One of the keys to reaching a new goal is to have habits in place that support that goal. If your current habits are counter-productive, you’ll need to change them or run the risk of coming up short.
How do habits help you reach your goals?
Suppose you have the goal of running a marathon: if you don’t already have the habit of running regularly, you’re unlikely to be successful until you can adopt that habit. Running regularly can help you attain your goal in several ways, including getting you in great physical shape and strengthening your endurance.
Developing supportive habits can be easier than you think and far more powerful than you can imagine!
Identify the Habits You Need
Before you create new, positive habits, you’ll want to figure out which habits will help you attain your goals. For every goal, there are habits that can practically guarantee success. Reflect on your goals and what actions you can take to help bring them about.
Consider these attributes for the habits you want to implement:
- Look for daily habits. Habits you practice each day are much easier to put into place and keep than those that are less frequent.
- Keep it simple. The more complex the task, the less likely you are to stick with it. If you really do need to implement a complex habit, start with a simpler version and then add more complexity later.
- Be specific. It’s not enough to just specify what you’re going to do; include the how, when, and where as well. Time is always critical when creating a new habit. Be sure to specify a precise period of time in which you wish to implement the new actions.
- So “I’m going to exercise 1 hour per day” is inadequate. “I’m going to swim from 6-7 am, Monday through Friday at the YMCA” is more like it. This has enough detail to be quite clear about what you want to accomplish and includes the how, when and where.
Prepare for Interference
There are usually obstacles to creating new habits and behavioral patterns. Try to figure out these possibilities ahead of time so you can eliminate them as soon as possible.
For example, if you’ve decided that you’re going to eat a healthy breakfast every day, get rid of all the breakfast junk food in your pantry and freezer. That junk food is an obstacle to successfully implementing your habit.
The obstacle might be time interference. Maybe your partner doesn’t usually leave you alone for 30 minutes every night so you can meditate, write, read, or whatever it is you want to do towards your goal. Simply let them know ahead of time that you need be undisturbed during this time.
Look for More Supporting Habits
When you determine supporting habits that will help you reach your goal, consider going even deeper into the details to find habits that will help you accomplish your other new habits.
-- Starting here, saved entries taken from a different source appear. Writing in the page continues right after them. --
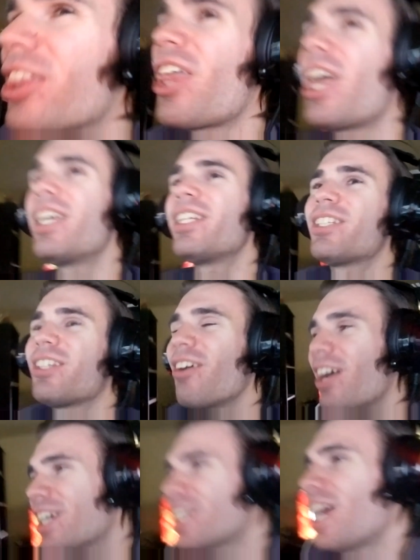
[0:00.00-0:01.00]
things, so
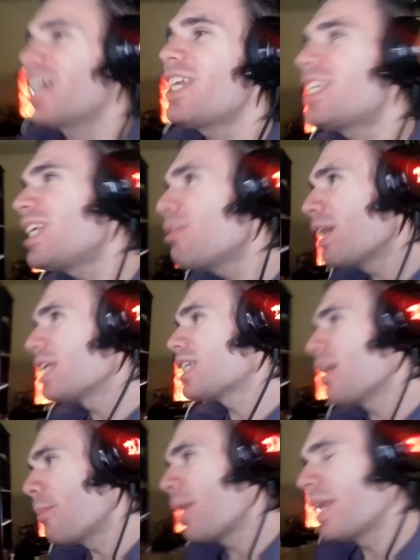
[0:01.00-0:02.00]
I could see why
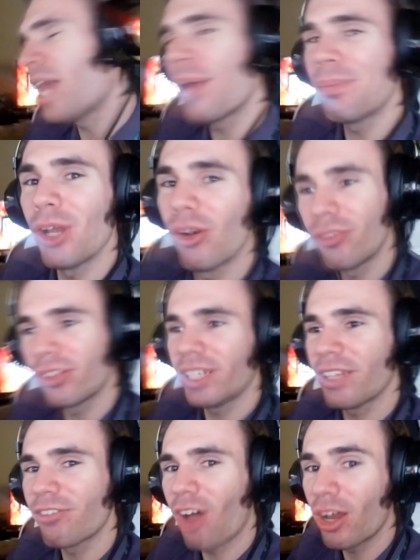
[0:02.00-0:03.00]
some might not be
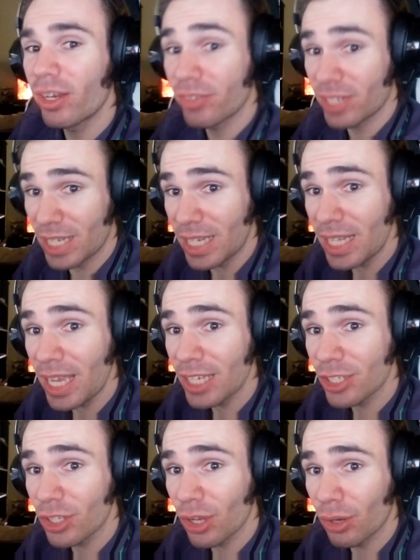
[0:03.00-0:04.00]
overly fond of seeing
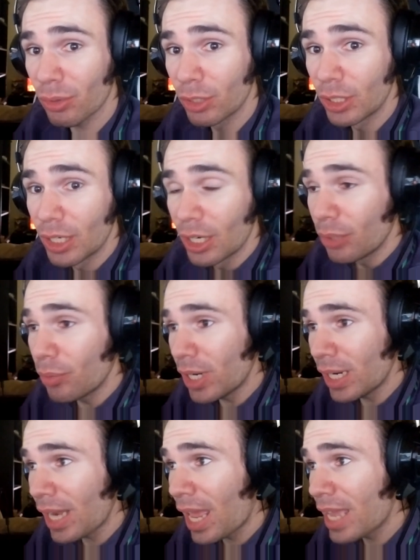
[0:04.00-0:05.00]
that, so
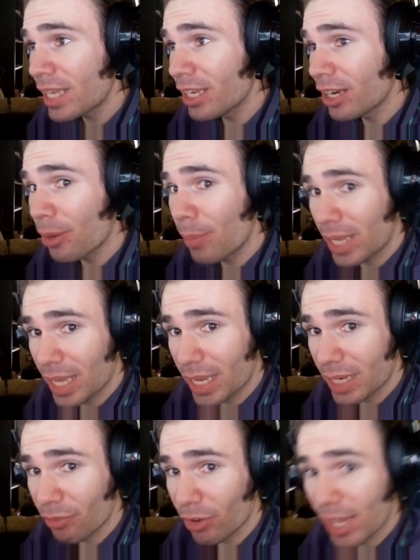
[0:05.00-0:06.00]
we're like, you know, making
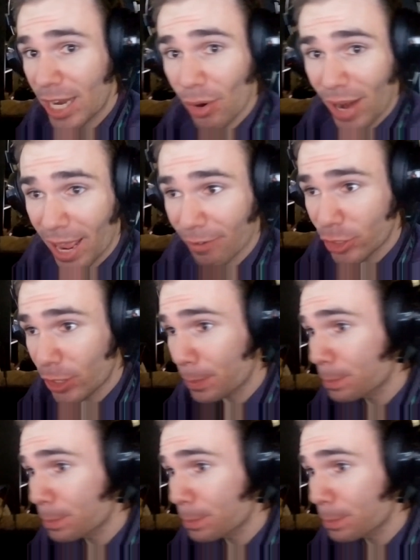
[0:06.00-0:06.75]
it where they don't have to.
For example, if one of your new habits is to make it to the gym every morning by 6:00 am, you can develop several supporting habits to help you establish this habit, such as:
- Get out of bed by 5:15 am.
- In order to get up at 5:15 am each day, you might need an additional habit of always being in bed by 10:00 pm.
- Another supporting habit might be to pack your gym bag the night before.
These supporting habits are monumentally important. Take time to think about what additional habits you can develop to support your efforts.
Enjoy Automatic Success
Once an action becomes a habit, you’ll do it automatically, without having to make the decision to do it each time. In other words, you’ll automatically move forward, day after day, toward achieving your goal until you reach it.
Just as counter-productive habits can keep you from success, supportive habits can practically guarantee your victory. So consider the habits that will best support your goals, put them into action on a daily basis, and enjoy your new success!